(Adnkronos) – Israele deciderà se e come rispondere all’attacco dell’Iran. Gli Stati Uniti, però, non vogliono un’escalation nella regione. E’ il messaggio che Washington ha inviato al governo del premier Benjamin Netanyahu. A recapitarlo è stato, nelle ultime ore, il segretario di Stato Antony Blinken. Il numero 1 della diplomazia americana ha parlato con Benny Gantz, ministro del Gabinetto di guerra israeliano, e ha “messo in chiaro che non vogliamo vedere un’escalation nella regione”. Blinken, come ha chiarito in ogni caso il Dipartimento di Stato, ha comunque sottolineato che quella dell’eventuale risposta all’Iran è una decisione deve prendere come stato sovrano. Israele, in tal senso, non ha passato nessuna informazione a riguardo agli Usa.
Israele, d’altra parte, ha come obiettivo quello di costringere l’Iran ad una snervante attesa. L’orientamento è confermato dal gabinetto di guerra, che è tornato a riunirsi. “Lasciamo che si preoccupino”, hanno detto le fonti interpellate dal Times of Israel, riferendosi agli iraniani, aggiungendo che la risposta di Israele potrà essere “all’interno o all’esterno dell’Iran”. Israele potrebbe quindi colpire il territorio di Teheran o prendere di mira un partner della repubblica islamica. L’Iran non può pensare di uscire “indenne” dalla situazione, dice Daniel Hagari, portavoce delle forze di difesa israeliane, alla base militare di Julis, dove ai media mostrato ciò che resta di un missile balistico iraniano.
Sulla scena internazionale, molti paesi – Italia compresa – sono all’opera per evitare un’escalation drammatica nella regione. “Ho avuto un lungo colloquio con il ministro degli Esteri israeliano al quale ho espresso la solidarietà dell’Italia ed ho invitato Israele, visto che ha avuto una vittoria militare perché il 99% dei proiettili partiti da zone controllate dall’Iran non ha avuto effetto, alla prudenza e cercare di evitare un’escalation non solo con un’azione contro l’Iran ma anche per quanto riguarda l’attacco a Rafah”, dice il ministro degli Esteri, Antonio Tajani, intervistato da Bruno Vespa a “Cinque Minuti” su Raiuno.

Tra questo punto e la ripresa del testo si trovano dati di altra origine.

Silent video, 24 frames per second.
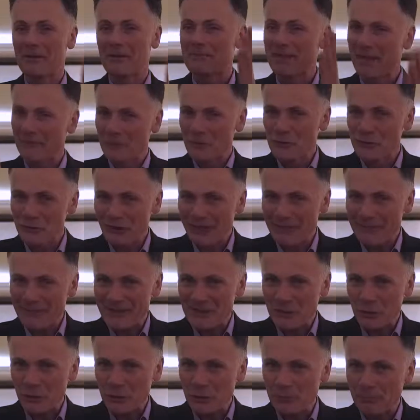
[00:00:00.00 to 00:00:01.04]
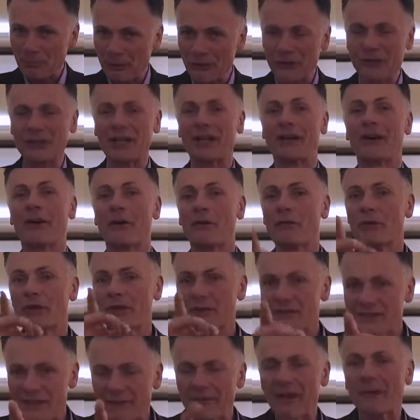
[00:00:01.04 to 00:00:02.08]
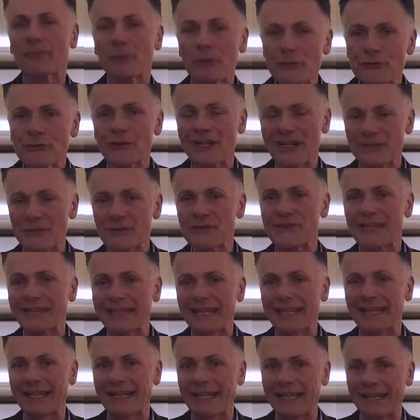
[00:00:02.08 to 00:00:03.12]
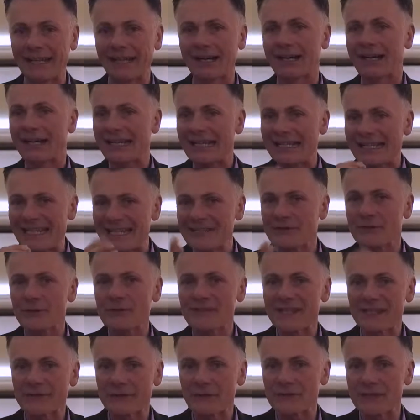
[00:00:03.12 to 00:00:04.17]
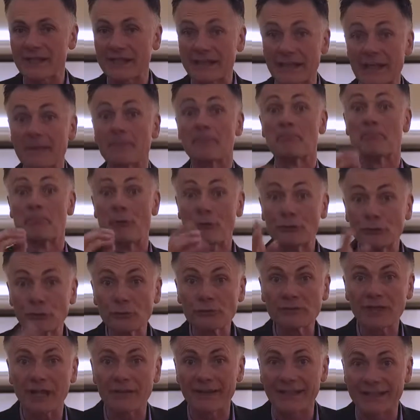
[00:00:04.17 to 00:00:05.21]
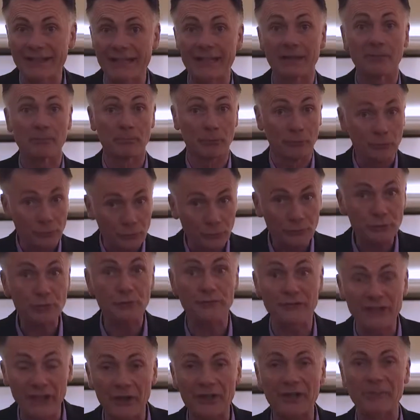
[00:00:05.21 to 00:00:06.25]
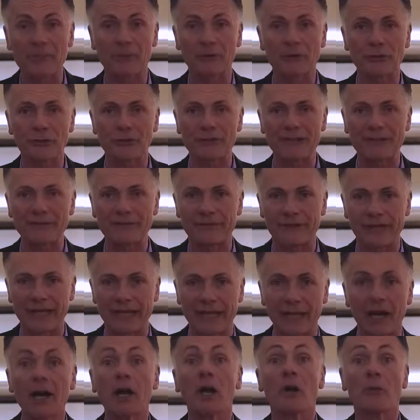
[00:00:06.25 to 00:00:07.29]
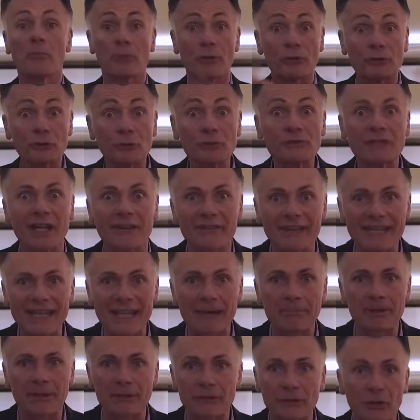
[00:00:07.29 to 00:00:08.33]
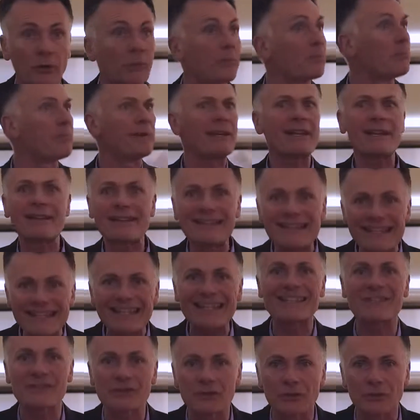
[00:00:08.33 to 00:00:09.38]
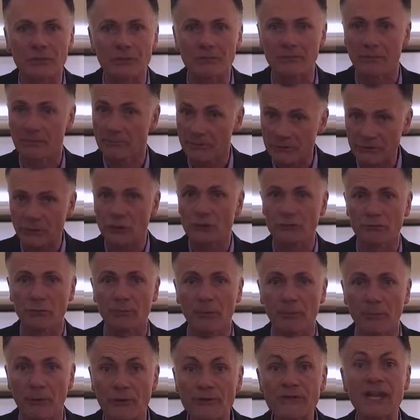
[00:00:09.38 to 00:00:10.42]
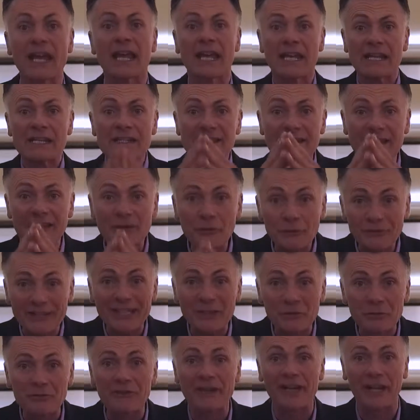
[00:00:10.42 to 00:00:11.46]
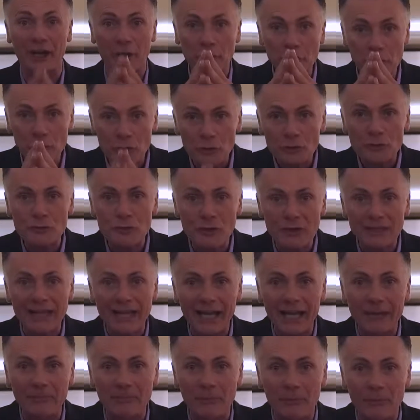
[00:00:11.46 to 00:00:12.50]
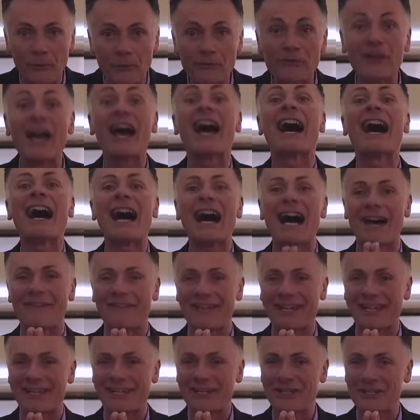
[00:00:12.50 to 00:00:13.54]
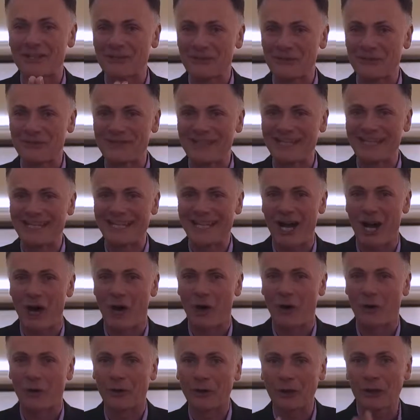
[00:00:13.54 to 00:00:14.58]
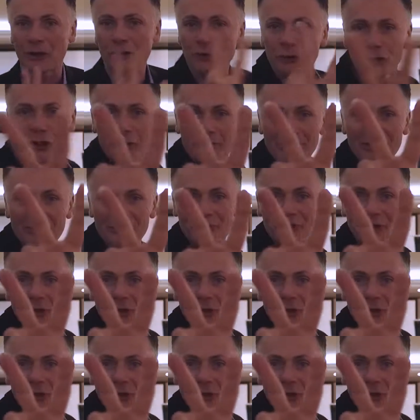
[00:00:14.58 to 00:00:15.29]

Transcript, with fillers: Bienvenue sur la page Chronoprod. Vous voulez en savoir plus sur la société LR Qu'est-ce que cette société Peut-on travailler Peut-on devenir un apporteur d'affaires Peut-on travailler à plein temps Plein de questions. Ben, moi, ce que je vous propose, c'est d'en découvrir tout de suite les réponses avec Suzy en 2 minutes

Il ministro della Difesa Guido Crosetto e il ministro della Difesa di Israele Yoav Gallant hanno avuto, una lunga conversazione telefonica in cui il ministro italiano ha sottolineato che “l’Italia è amica di Israele; lo è stata quando ha subito il barbaro attentato terroristico da parte di Hamas e lo è in questo momento di crescente instabilità nell’area mediorientale, culminato sabato notte con l’attacco gravissimo condotto dall’Iran, con il lancio di centinaia di droni e missili sul territorio israeliano. Un attacco senza precedenti i cui danni, per fortuna, sono stati limitati, grazie all’efficacia della difesa aerea e anti missile israeliana, e al supporto ricevuto da alcuni paesi, che hanno contribuito alla sua difesa”.
“Nel manifestare al ministro Gallant la mia amicizia ho ribadito anche le mie preoccupazioni per la possibile evoluzione nella regione medio orientale, già duramente provata”, aggiunge Crosetto. “Il superamento di una precisa linea rossa, con l’attacco diretto a Israele, sul suo territorio, inquieta cionondimeno proprio ora occorre maturità e agire secondo le regole del diritto internazionale per evitare di alimentare la spirale di violenza che ci vedrebbe tutti sconfitti.
L’Italia continuerà a fornire aiuti umanitari alla popolazione palestinese e favorire in ogni modo le condizioni per tornare a un tavolo dei colloqui”, conclude Crosetto. In un quadro ad altissima tensione, spiccano le parole del presidente turco Recep Tayyip Erdogan che punta il dito contro Netanyahu. ”Il primo ministro israeliano Benjamin Netanyahu e la leadership di Israele sono gli unici responsabili della recente escalation delle tensioni in Medio Oriente e dell’attacco lanciato dall’Iran”, dice Erdoga.
”Israele cerca di diffondere il conflitto nella regione attraverso provocazioni”, prosegue Erdogan contestando ai Paesi occidentali la mancata condanna degli atti provocatori israeliani che minacciano la stabilità regionale. Citato dal Daily Sabah, Erdogan dice anche che la Turchia non ha permesso la vendita di materiale che potesse essere utilizzato per scopi militari da Israele già molto prima dei massacri di Gaza.